Angelo Diaz reported to work at 5:15 a.m. on July 15, 2002 at the New York City Department of Sanitation’s maintenance garage in Manhattan. The then 40 year old Diaz was going about his work for an hour or so moving trucks from the garage (like the one seen below) to the street outside when he stepped out of one of the trucks and slipped on oil or grease on the truck’s interior step.

Mr. Diaz twisted and banged his left ankle and knee, resulting in severe pain. He was taken to the local hospital where he was treated, diagnosed with an ankle sprain and released with a cane. His ankle got better and he returned to work within three weeks but then his knee was more painful and unstable.

Shortly thereafter, an MRI revealed a torn meniscus in his knee.

Diaz never returned to work and in early 2003 started a lawsuit (Diaz v. City of New York -Supreme Court, New York County, Index #116703/03) to recover money damages for his pain and suffering, medical expenses and lost earnings.

Trial was held over 10 days in September 2008 and the jury returned a verdict 100% in plaintiff’s favor. The defendant was found negligent in that the worksite was in an unsafe condition; in particular, grease was left  inside of the truck.

The jury then determined that plaintiff was entitled to pain and suffering damages in the sum of $950,000 ($800,000 past – 6 years, $150,000 future – 31 years). Plaintiff was also awarded significant sums for his future loss of earnings and medical expenses.

The city appealed the verdict claiming there was no basis for finding negligence. And plaintiff cross-appealed claiming that the future damages award ($150,000 for 31 years) was too low.

Now, in Diaz v. City of New York (1st Dept. 2011), the plaintiff’s position has been vindicated on both accounts. The appellate judges affirmed the liability finding and increased the future damages award to $600,000.

The total pain and suffering award is now $1,400,000 (with the total verdict for all damage items adjusted to $2,672,433 considering the appellate court’s modifications to the earnings and medical expenses awarded by the jury).

The appellate court was clearly impressed by medical testimony establishing that Diaz’s knee injuries are permanent, necessitated four arthroscopic partial menisectomies – surgical procedures to remove part of the torn meniscus from the knee joint – and that he will require knee replacement surgeries in the future.

The fourth arthroscopic surgery involved an osteochondral transplant to the medial femoral condyle using a bone plug.


Within two years of the accident, Diaz was declared disabled from his job by his employer. And, by the date of trial, he could still not work in a similar capacity (as a sanitation or construction worker), or do any work that required lifting, bending or squatting. His pain and knee stability were better but he still had pain every day under his patella (the kneecap) and could not play or coach baseball, ride a bicycle, or dance, all of which had previously played a big part in his life.

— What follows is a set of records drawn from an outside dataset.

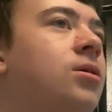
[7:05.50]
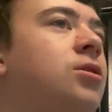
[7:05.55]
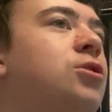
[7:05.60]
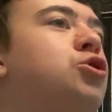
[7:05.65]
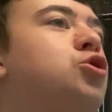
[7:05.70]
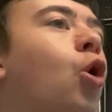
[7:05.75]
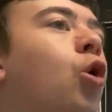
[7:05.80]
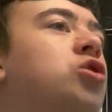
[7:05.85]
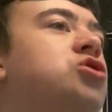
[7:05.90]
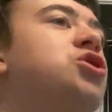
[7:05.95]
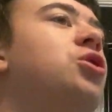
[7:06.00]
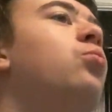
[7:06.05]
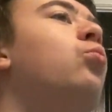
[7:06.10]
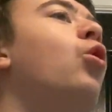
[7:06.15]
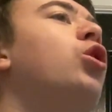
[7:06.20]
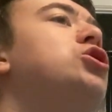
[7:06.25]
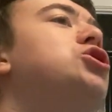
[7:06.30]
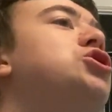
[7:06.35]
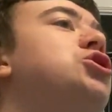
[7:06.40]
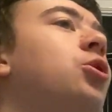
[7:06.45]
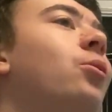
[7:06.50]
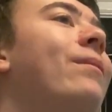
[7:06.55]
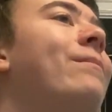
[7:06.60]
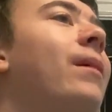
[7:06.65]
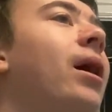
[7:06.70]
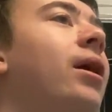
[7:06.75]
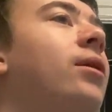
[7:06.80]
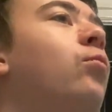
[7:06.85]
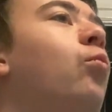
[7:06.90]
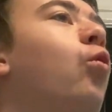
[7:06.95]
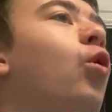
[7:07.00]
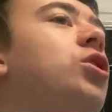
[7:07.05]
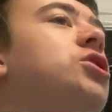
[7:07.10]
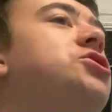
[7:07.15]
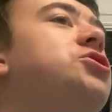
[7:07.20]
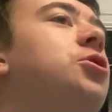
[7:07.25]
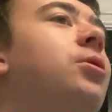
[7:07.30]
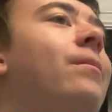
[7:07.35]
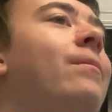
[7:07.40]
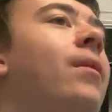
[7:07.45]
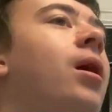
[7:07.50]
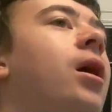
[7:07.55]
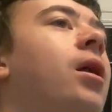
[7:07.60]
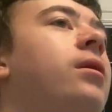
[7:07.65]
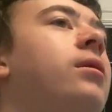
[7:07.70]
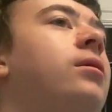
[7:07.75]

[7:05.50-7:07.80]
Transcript: Dawson, what are you doing, man? What are you doing, man?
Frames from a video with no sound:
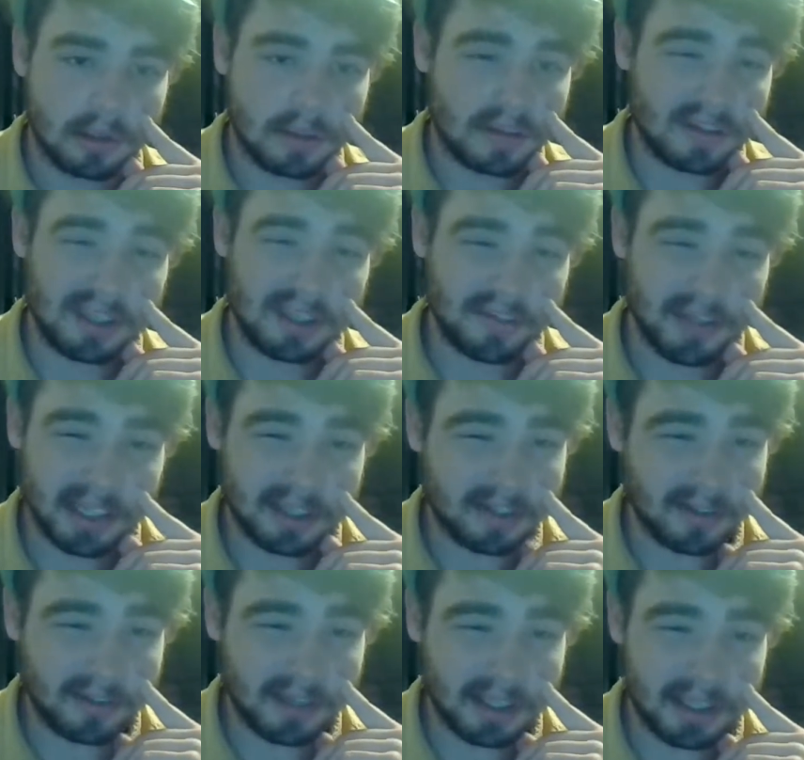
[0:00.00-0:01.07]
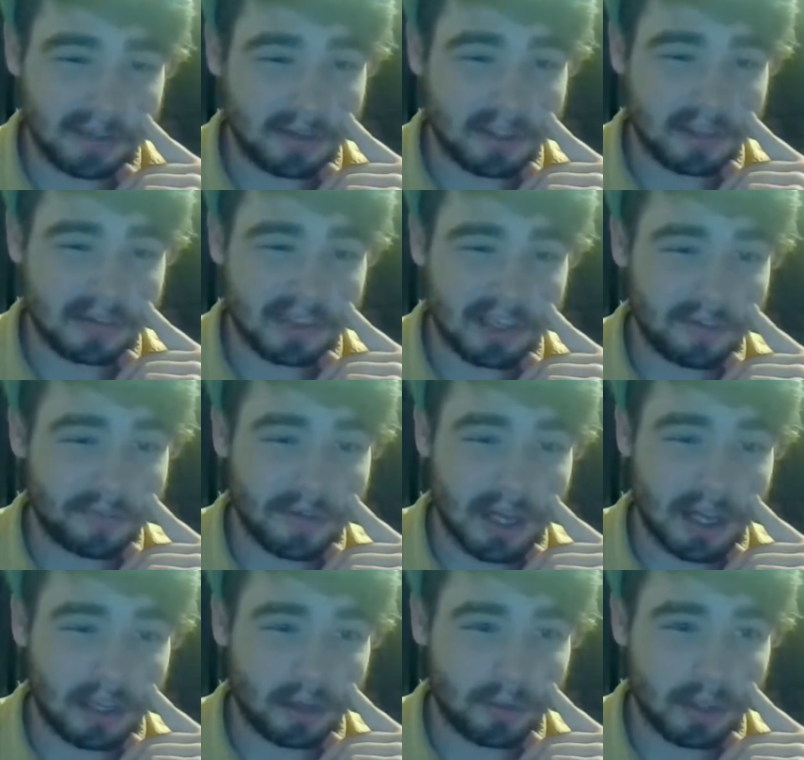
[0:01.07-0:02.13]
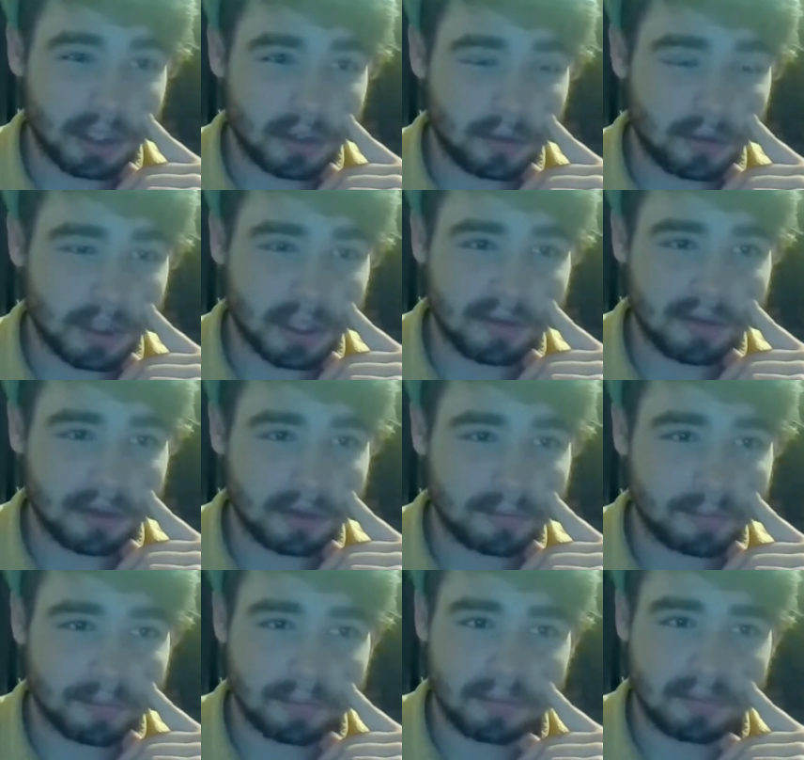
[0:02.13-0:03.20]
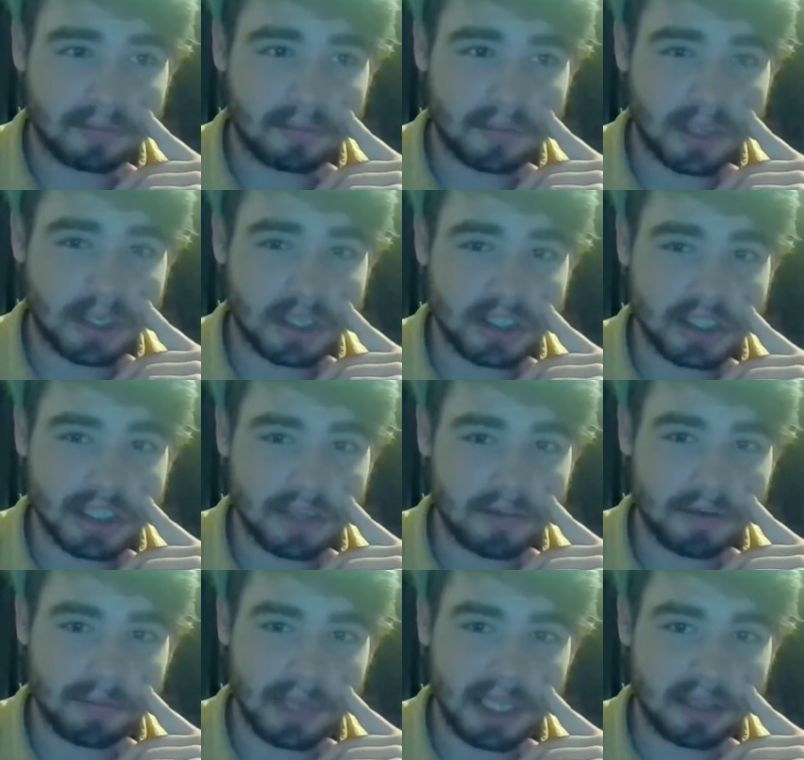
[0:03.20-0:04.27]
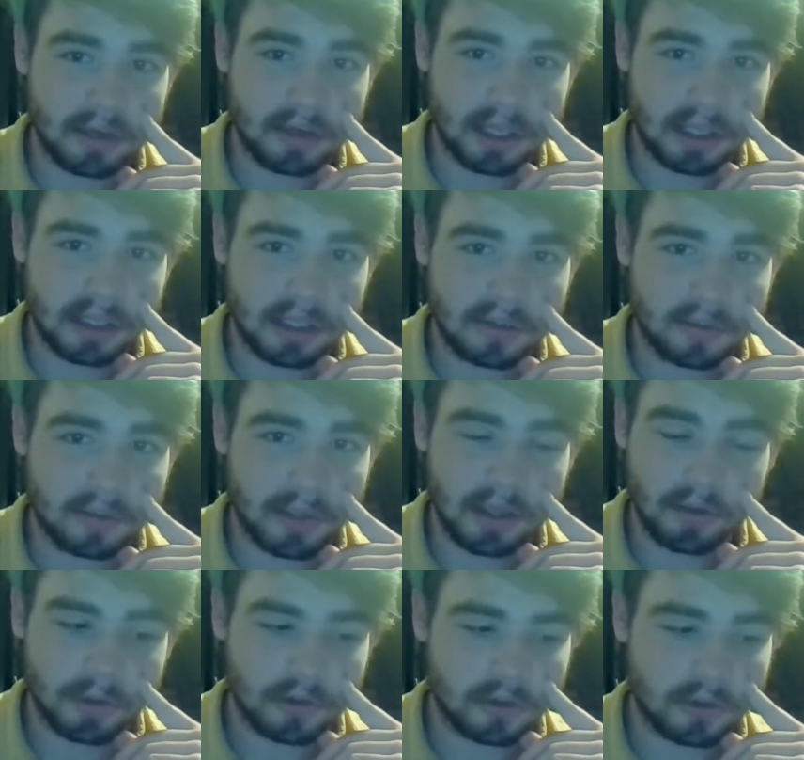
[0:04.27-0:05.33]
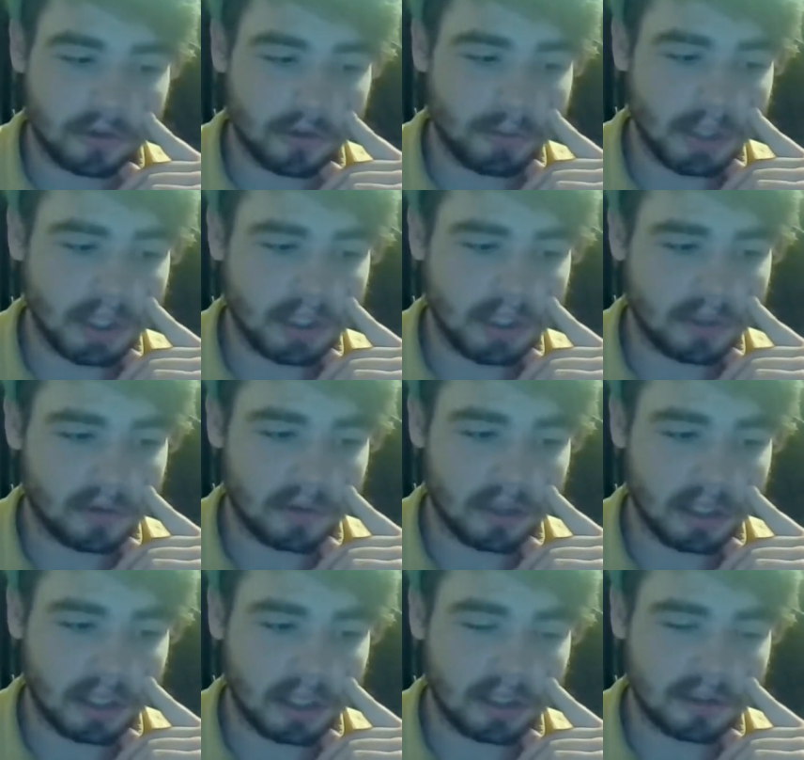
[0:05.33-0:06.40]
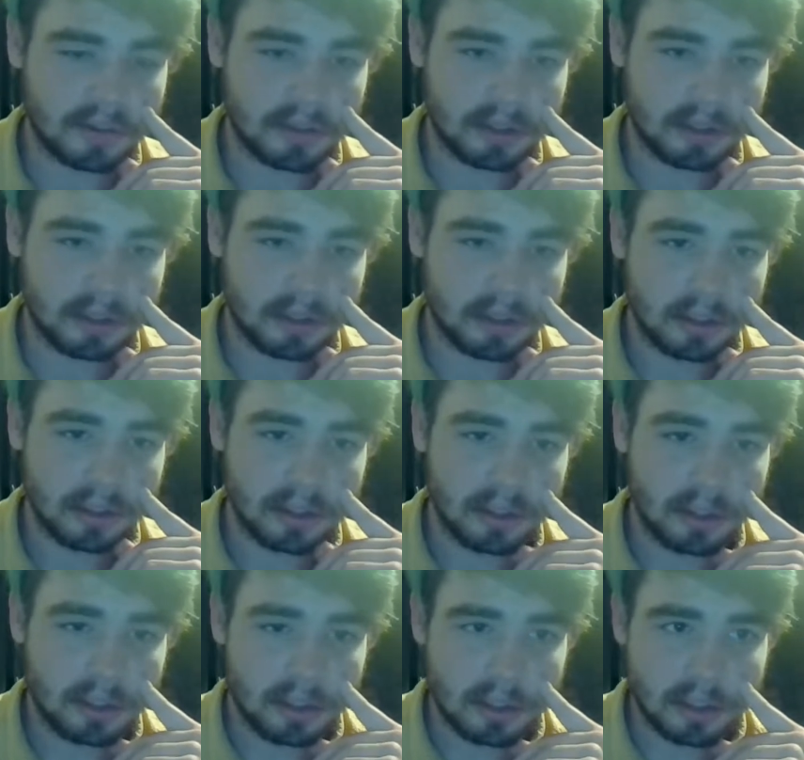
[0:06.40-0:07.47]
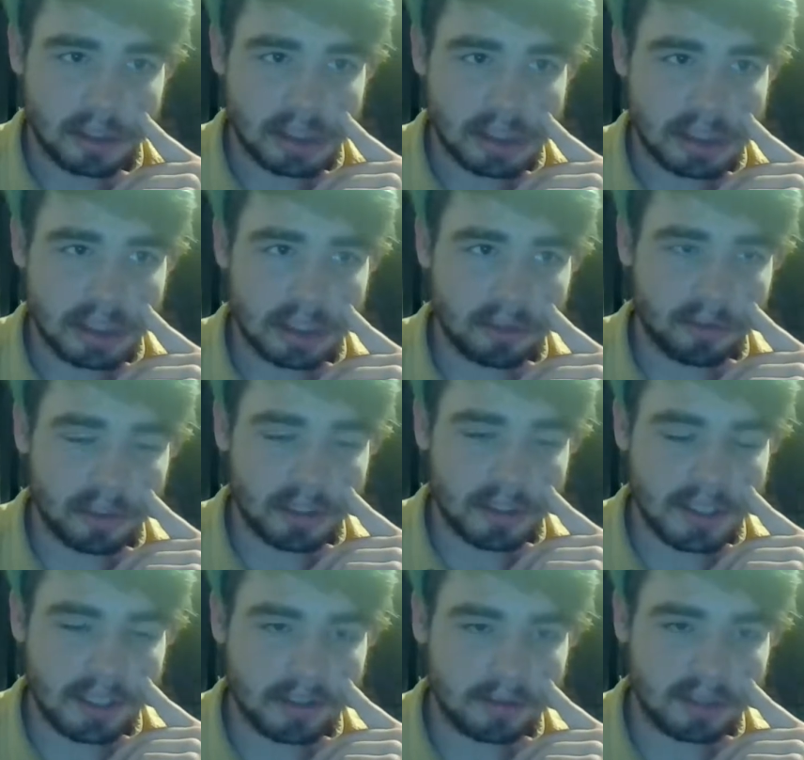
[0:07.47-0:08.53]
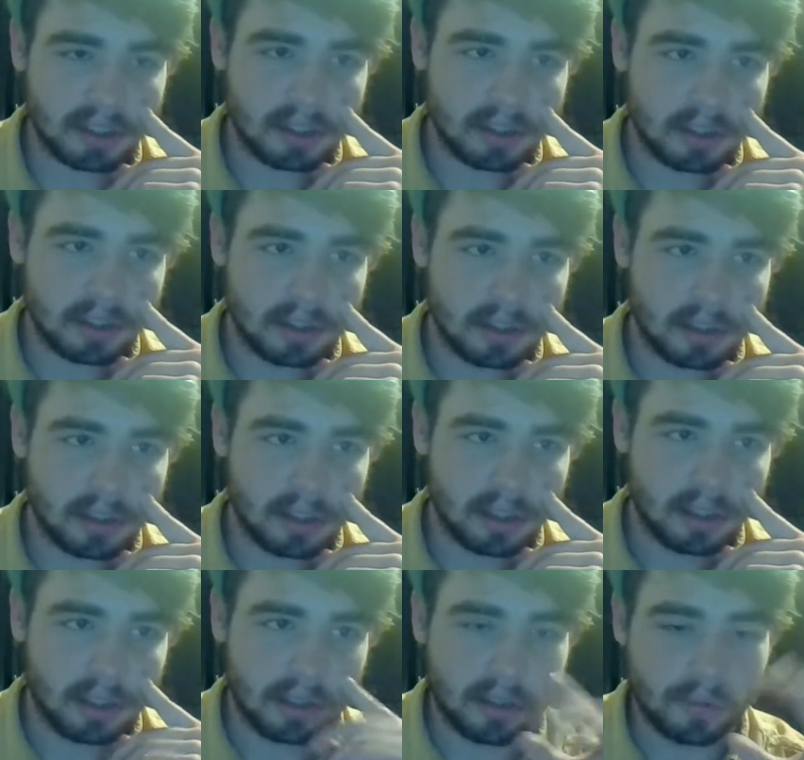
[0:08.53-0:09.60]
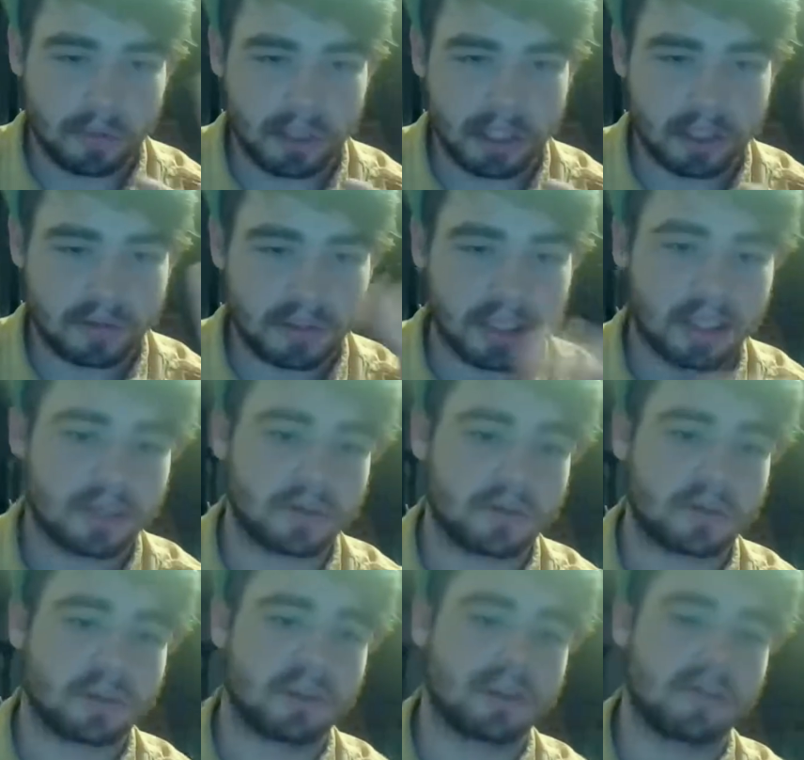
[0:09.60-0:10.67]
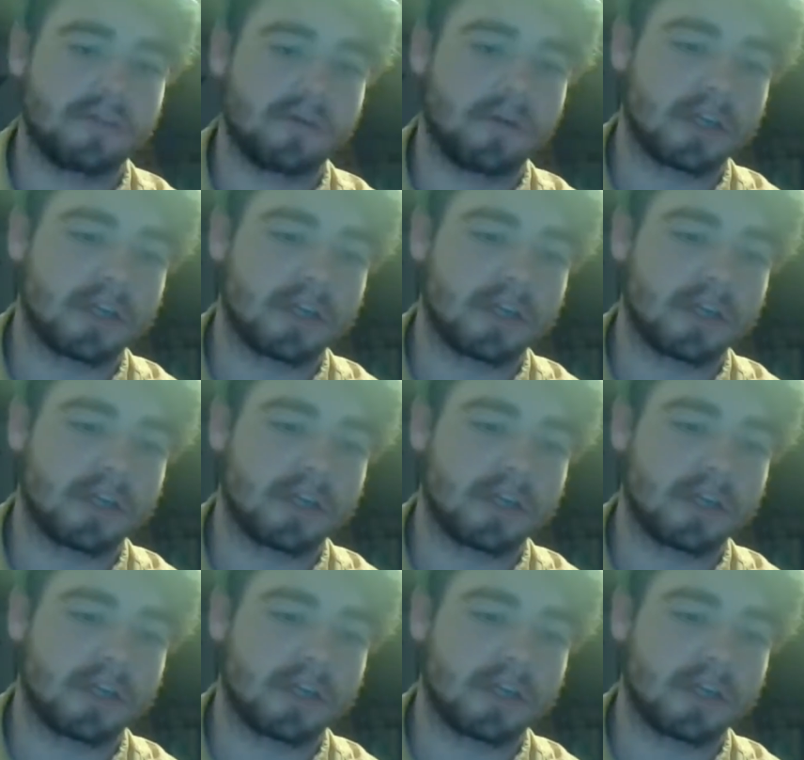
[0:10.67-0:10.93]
seeing if I can do anything with this, get a following or whatever. I'm just sharing my own ideas, my own personal opinions on things, and just seeing where it takes me. Well, thanks, guys. If you're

Plaintiff’s treating orthopedic surgeon explained to the jury how the meniscus is the shock absorber of the knee and that its removal increases the risk of further injury to the knee. He said that Diaz was already already suffering from quadriceps atrophy, patellofemoral syndrome (grinding of the kneecap against the femur) and post-traumatic arthritis and it was "highly likely" that he will require at least one partial knee replacement and two total knee replacements during his lifetime.

Inside Information:

  • Plaintiff’s trial attorney, Jonathan Michaels of Pena & Kahn, succeeded in winning just about every courtroom battle in this hotly contested case. He obtained missing witness charges, preclusion of evidence of plaintiff’s prior ankle injury and permission to claim damages for clinical depression without the testimony of a mental health expert.
  • Plaintiff’s third surgery, in 2007, was brought about by a new accident – his knee buckled as he stepped off a curb.
  • The defense did not present any medical witnesses (relying instead merely on cross-examination of plaintiff’s doctor).
  • The $700,000 reduction in the future loss of earnings claim resulted from a mathematical error by the jury.
  • The appellate judges cited two cases to support their ruling that $150,000 was inadequate for future pain and suffering damages – Kelly v. City (1st Dept. 2004) and Calzado v. New York City Tr. Auth. (1st Dept. 2003). In Calzado, $700,000 was affirmed for future pain and suffering over 32 years for a woman with knee ligament and meniscal tears requiring future knee replacement surgery. That case is quite relevant. In Kelly $657,000 was affirmed for past and future pain and suffering damages for a 37 year old man with similar injuries.  More relevant would have been a reliance upon Smith v. Manhattan and Bronx Surface Transit Op. Auth. (1st Dept. 2009) in which $800,000 was affirmed for future pain and suffering over 40 years in a similar torn meniscus case (i.e., two surgeries to date and knee replacement needed in the future).